Marina Udgodskaya's landslide win against her village's pro-Kremlin incumbent has made national headlines. Marina Udgodskaya / VK

A cleaner from a small Russian village has put away her brooms and become its reluctant leader after unexpectedly winning last month’s regional vote and overthrowing the pro-Kremlin incumbent.

“I didn’t put myself forward,” Marina Udgodskaya, 35, told the Podyom news website in one of her early interviews before going silent due to overwhelming national media attention.

Udgodskaya explained that she was persuaded to run by the incumbent to meet the vote's two-candidate minimum requirement.
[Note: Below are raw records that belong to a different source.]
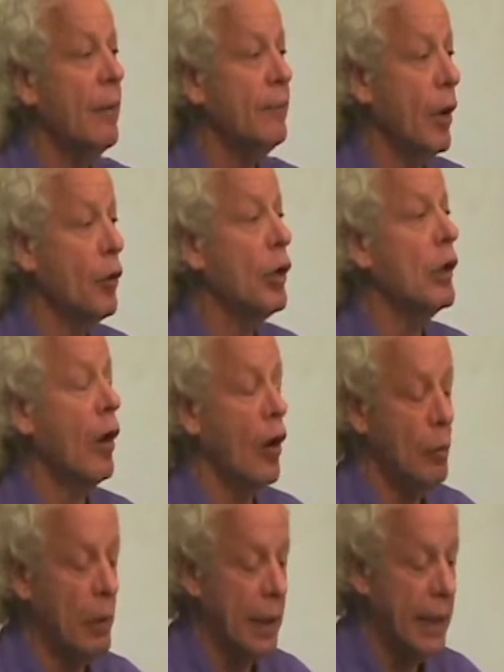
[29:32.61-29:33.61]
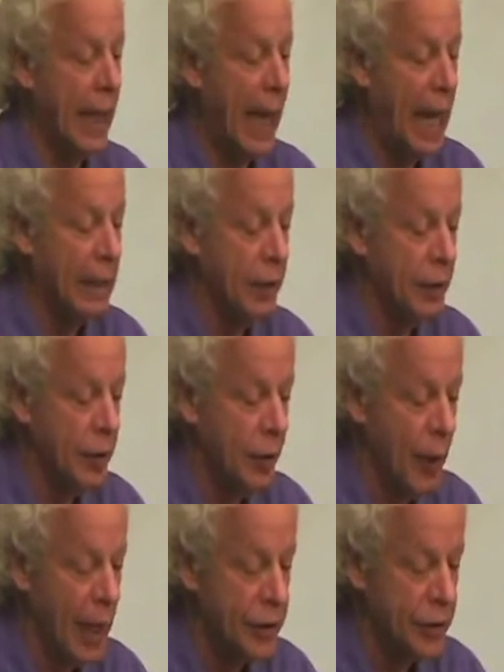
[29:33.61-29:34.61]
both globally and in the
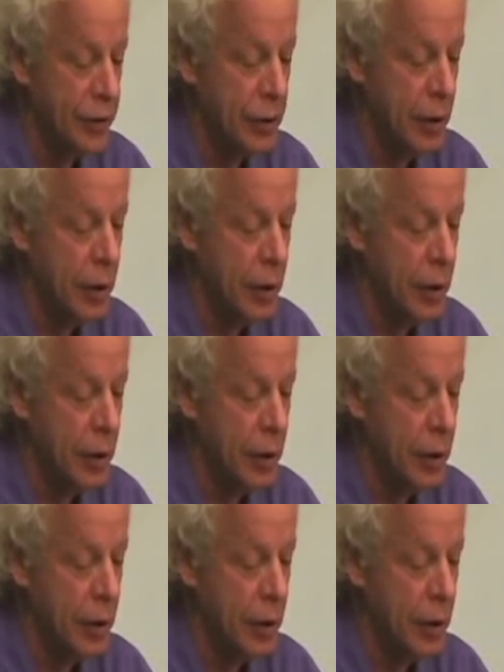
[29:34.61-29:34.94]
US.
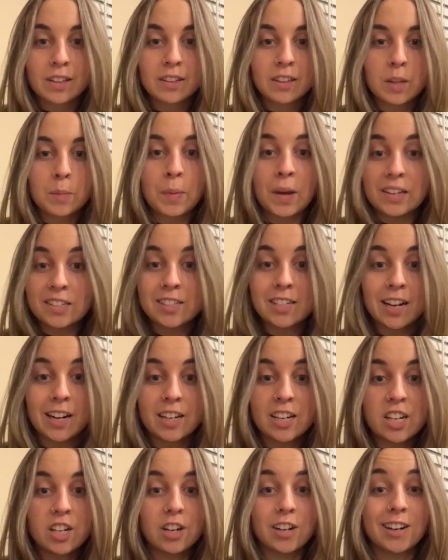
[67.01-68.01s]
the best
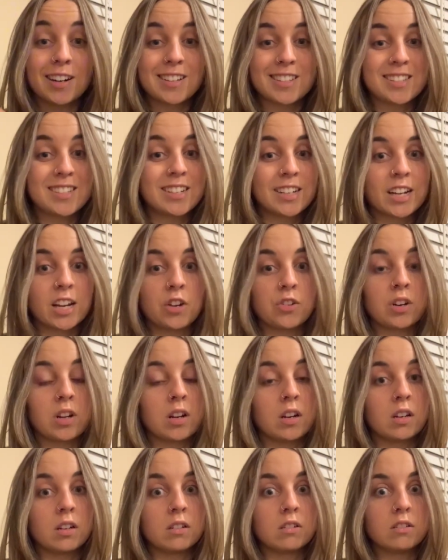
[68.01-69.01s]
technique are going to stick out
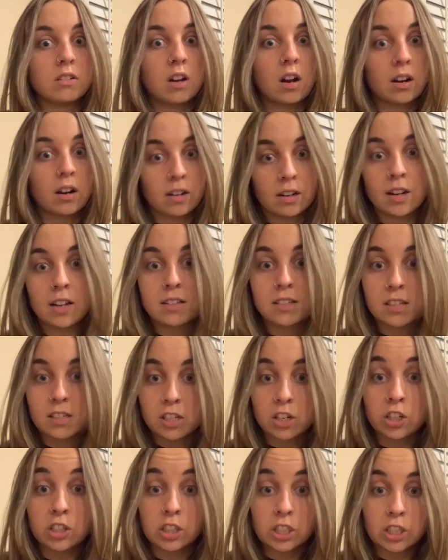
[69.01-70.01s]
in not a
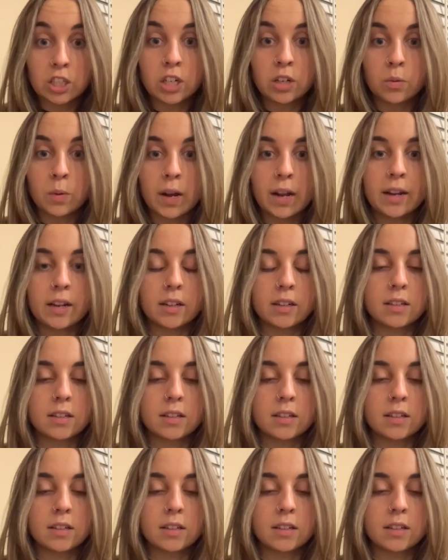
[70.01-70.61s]
necessarily good way.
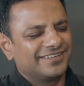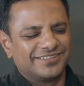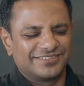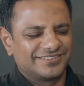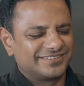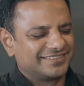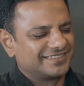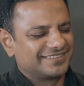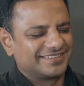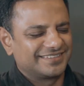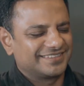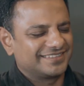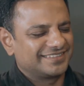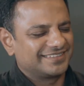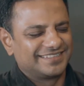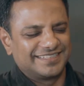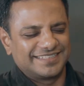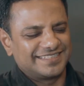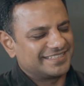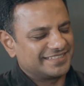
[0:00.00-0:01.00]

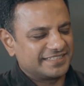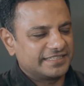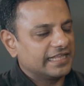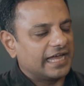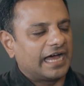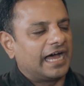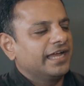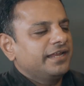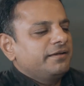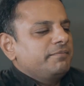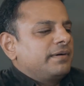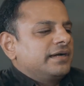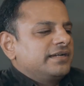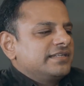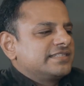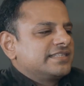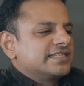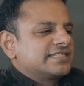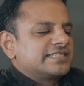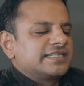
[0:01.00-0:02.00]
this iron butt
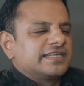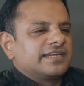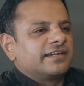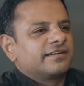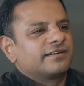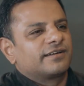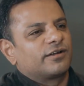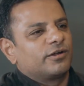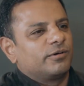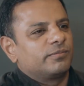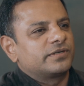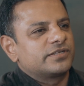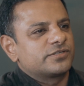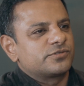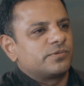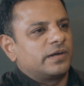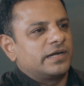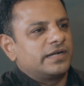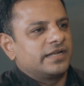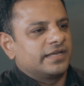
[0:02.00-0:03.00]
is 1,600 kilometers
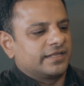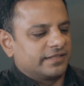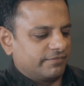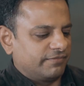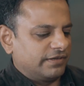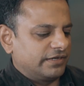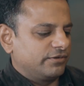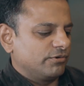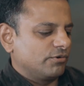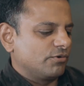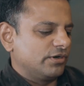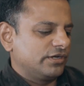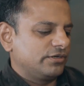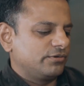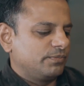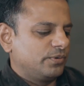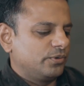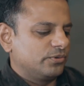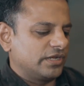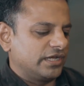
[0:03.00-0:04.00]
one day. When you're going to
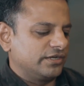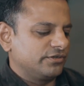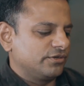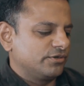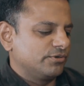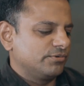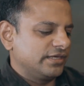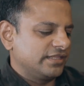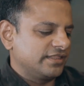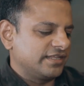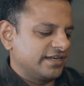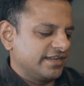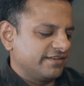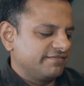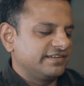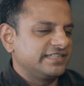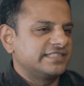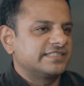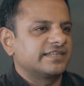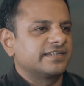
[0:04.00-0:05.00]
Bhutan, you're doing that
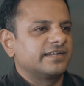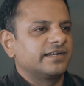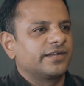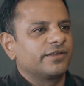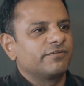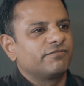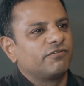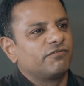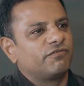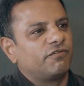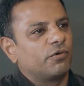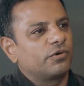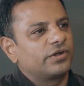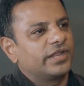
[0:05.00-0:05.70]
every single day for 4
Neither candidate campaigned in any way, but the former cleaner swept to power in a 87-to-48 landslide.

“I didn’t do anything at all, but the people came and voted,” she said.  

On Thursday, Udgodskaya was inaugurated as head of Povalikhino, the largest of 29 villages in the Kostroma region 300 kilometers northeast of Moscow. Their combined population totals around 400 people.

Her triumph over pro-Kremlin incumbent Nikolai Loktev is seen less as a political statement from the villagers toward Moscow and more as a personal rebuke of the 58-year-old former policeman’s leadership style.

“I respect Nikolai Sergeyevich very much,” Udgodskaya told reporters after the swearing-in ceremony Thursday.  

Other locales, notably Russia’s third-largest city of Novosibirsk and the Siberian city of Tomsk, saw opposition candidates win seats on Sept. 13 despite nationwide irregularities and claims of fraud. These candidates received the active backing of Kremlin critic Alexei Navalny’s “Smart Vote” strategy, which urges voters to cast their ballots for the candidate with the highest chance of unseating pro-Kremlin rivals.

Udgodskaya had considered quitting, but that turned out to be a costly option: the small pensioners’ party that nominated her says Udgodskaya would have been saddled with the steep costs of a re-run.

“I think she’ll cope. The whole village will help,” village shopkeeper Irina told the BBC.